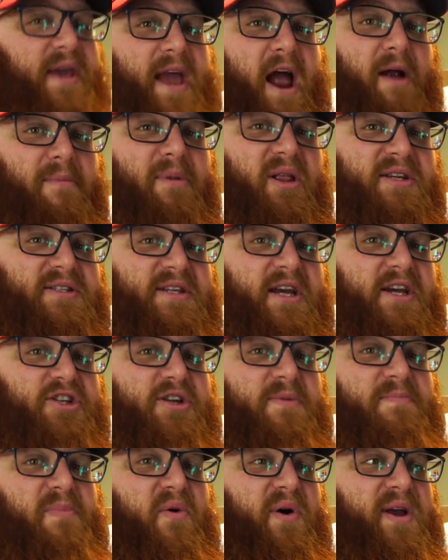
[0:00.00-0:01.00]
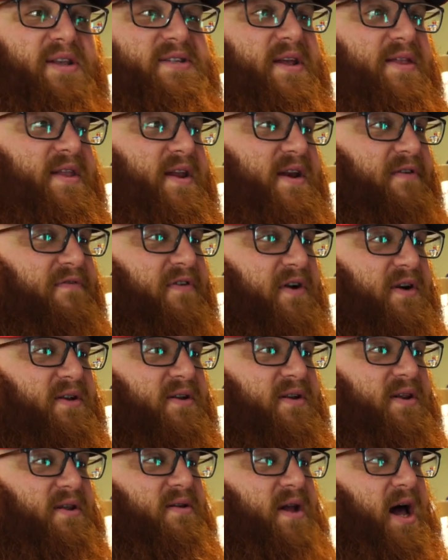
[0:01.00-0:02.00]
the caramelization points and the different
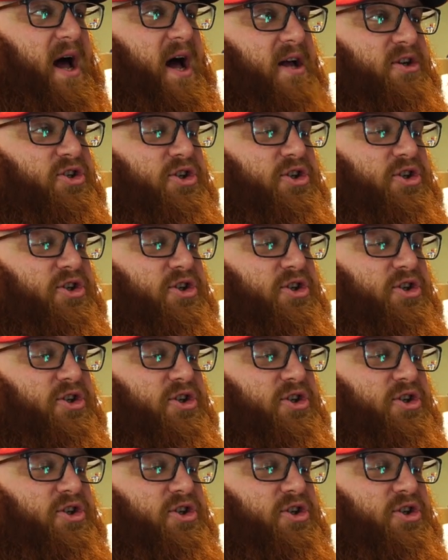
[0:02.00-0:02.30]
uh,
* * *
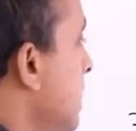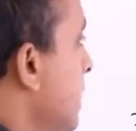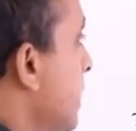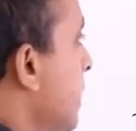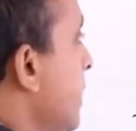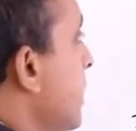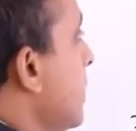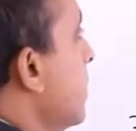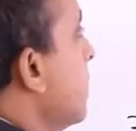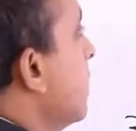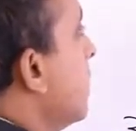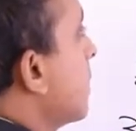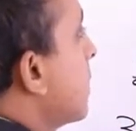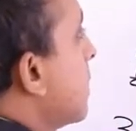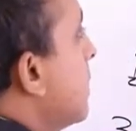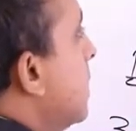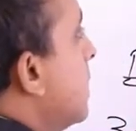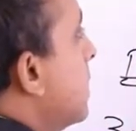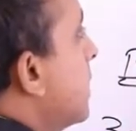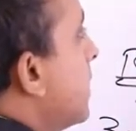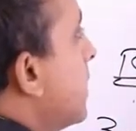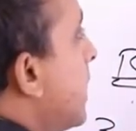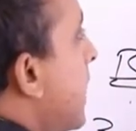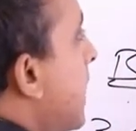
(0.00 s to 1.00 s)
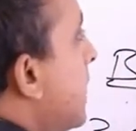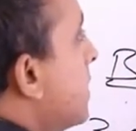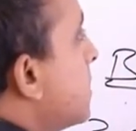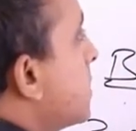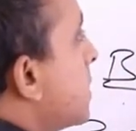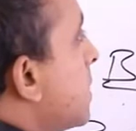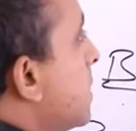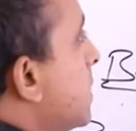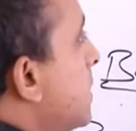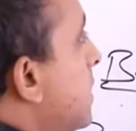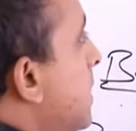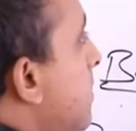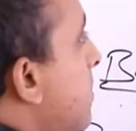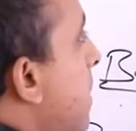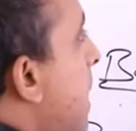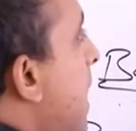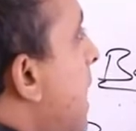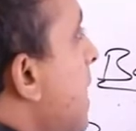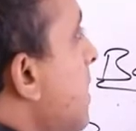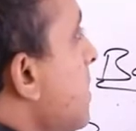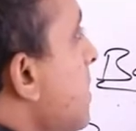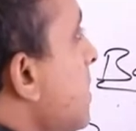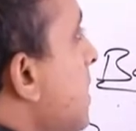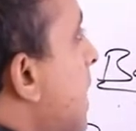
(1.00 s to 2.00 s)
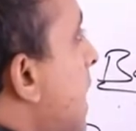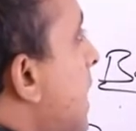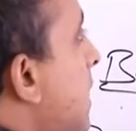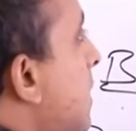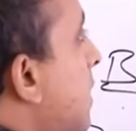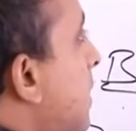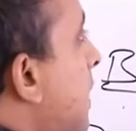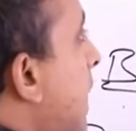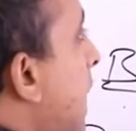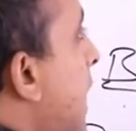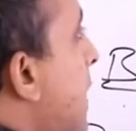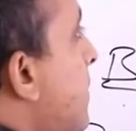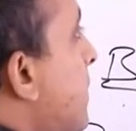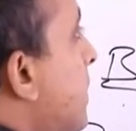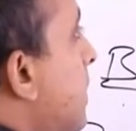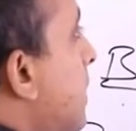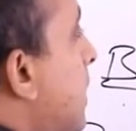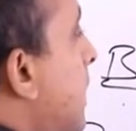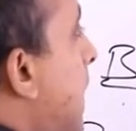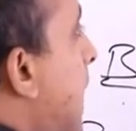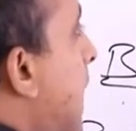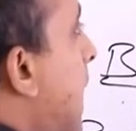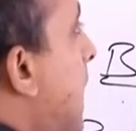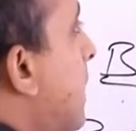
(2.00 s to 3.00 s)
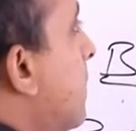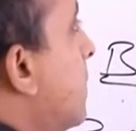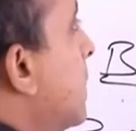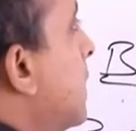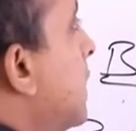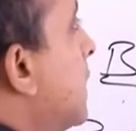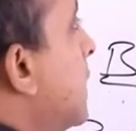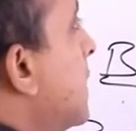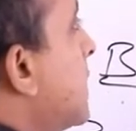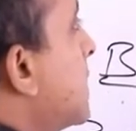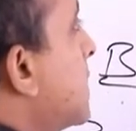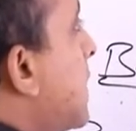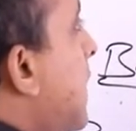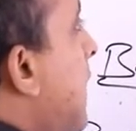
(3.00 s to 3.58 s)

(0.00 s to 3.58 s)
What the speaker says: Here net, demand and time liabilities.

EXERCISE AIM -
Skipping every picture, transcribe exactly the lines above from the one containing "(0.00 s to 1.00 s)" through the one containing "What the speaker", both included.

OUTPUT -
(0.00 s to 1.00 s)
(1.00 s to 2.00 s)
(2.00 s to 3.00 s)
(3.00 s to 3.58 s)

(0.00 s to 3.58 s)
What the speaker says: Here net, demand and time liabilities.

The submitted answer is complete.